[[ TASK MATERIAL, beginning ]]

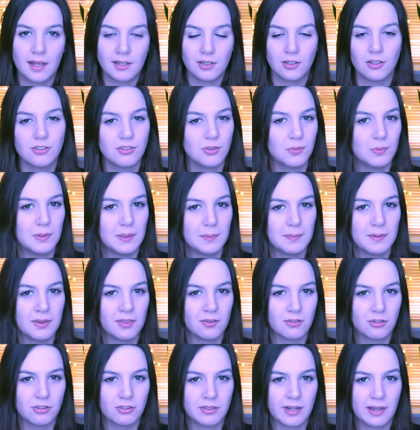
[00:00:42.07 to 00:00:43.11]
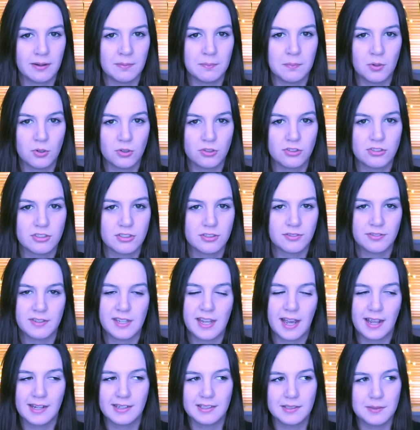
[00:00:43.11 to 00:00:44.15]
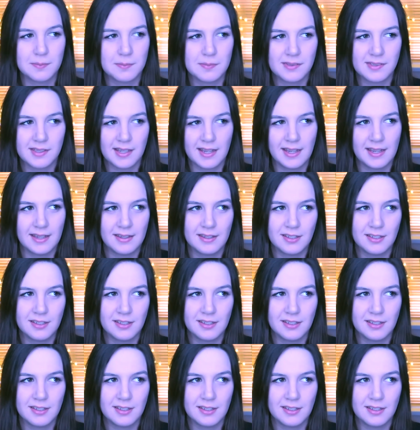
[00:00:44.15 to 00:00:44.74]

I also will be throwing out most of the items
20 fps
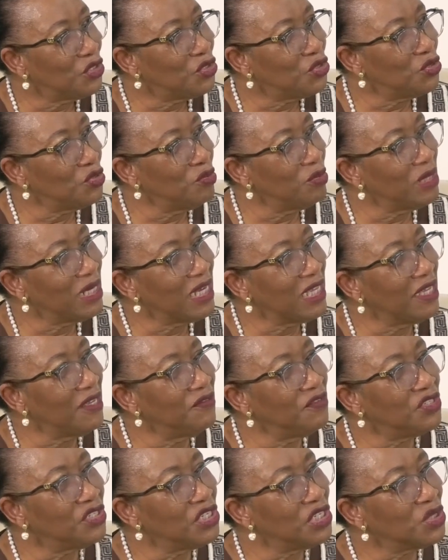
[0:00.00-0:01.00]
to
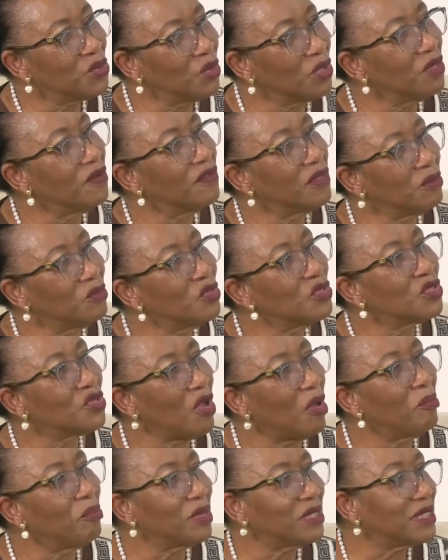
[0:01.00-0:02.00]
believe she's one of the most
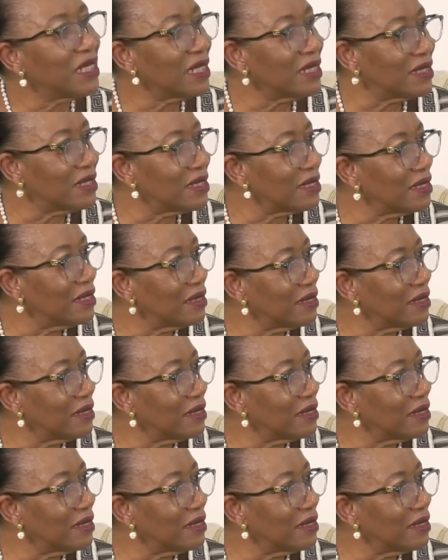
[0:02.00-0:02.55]
competent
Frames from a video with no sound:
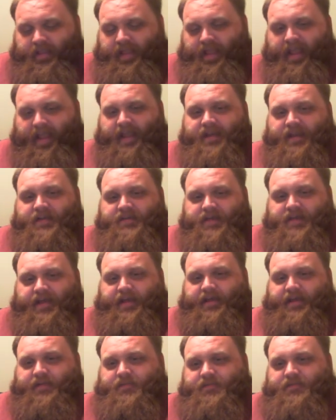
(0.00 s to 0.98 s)
And
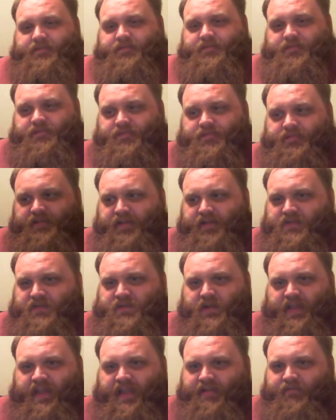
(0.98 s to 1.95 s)
he
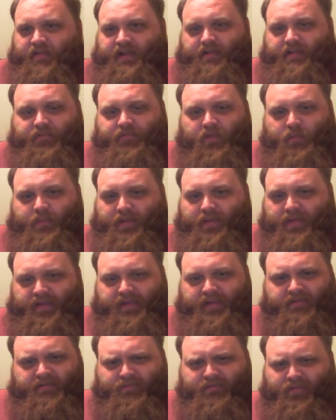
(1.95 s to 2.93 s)
also gave like a few
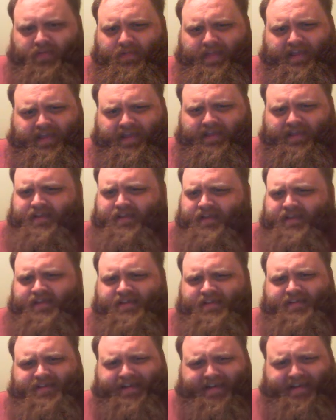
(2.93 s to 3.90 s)
billion for like a
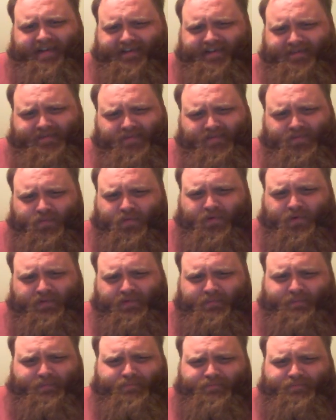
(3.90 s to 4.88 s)

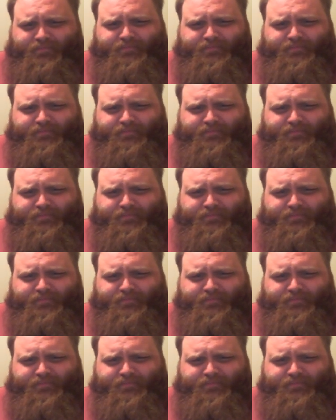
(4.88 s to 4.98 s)
world.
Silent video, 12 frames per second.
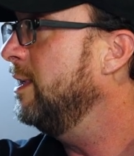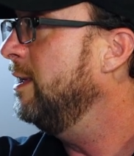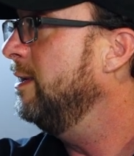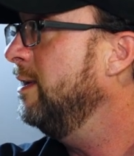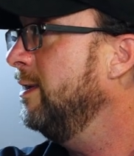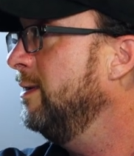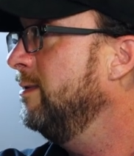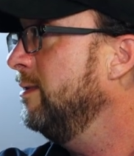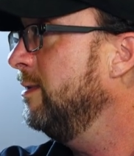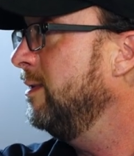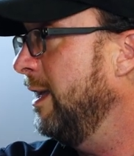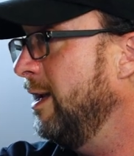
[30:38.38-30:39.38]

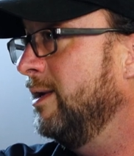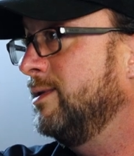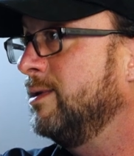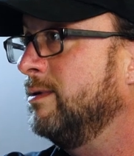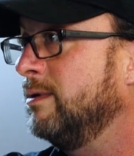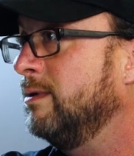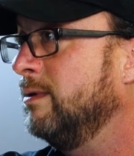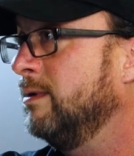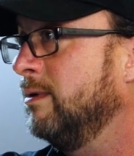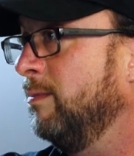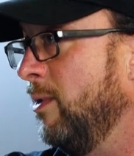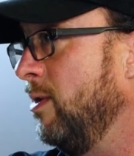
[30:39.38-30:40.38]
and that is
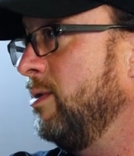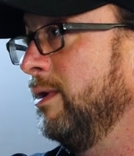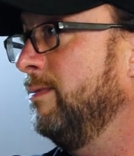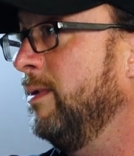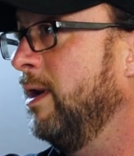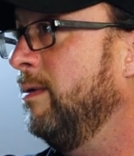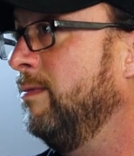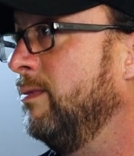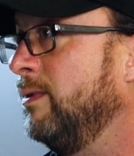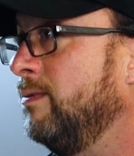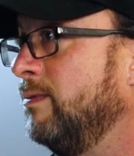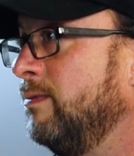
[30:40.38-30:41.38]
a bulk of the problem
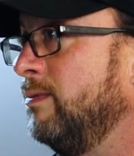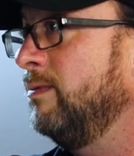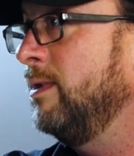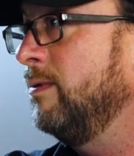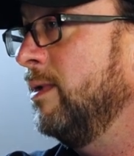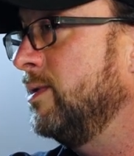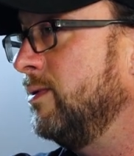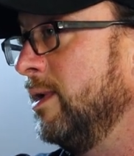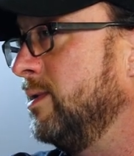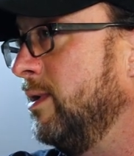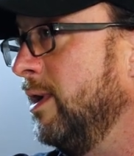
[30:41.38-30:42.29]
with that restaurants are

[[ TASK MATERIAL, end ]]

• **EXERCISE OBJECTIVE**
Once the line containing "(4.88 s to 4.98 s)" is found, copy it and each line after it through the end of the entries above exactly; nothing else, and no pictures.

• **YOUR RESPONSE**
(4.88 s to 4.98 s)
world.
Silent video, 12 frames per second.
[30:38.38-30:39.38]

[30:39.38-30:40.38]
and that is
[30:40.38-30:41.38]
a bulk of the problem
[30:41.38-30:42.29]
with that restaurants are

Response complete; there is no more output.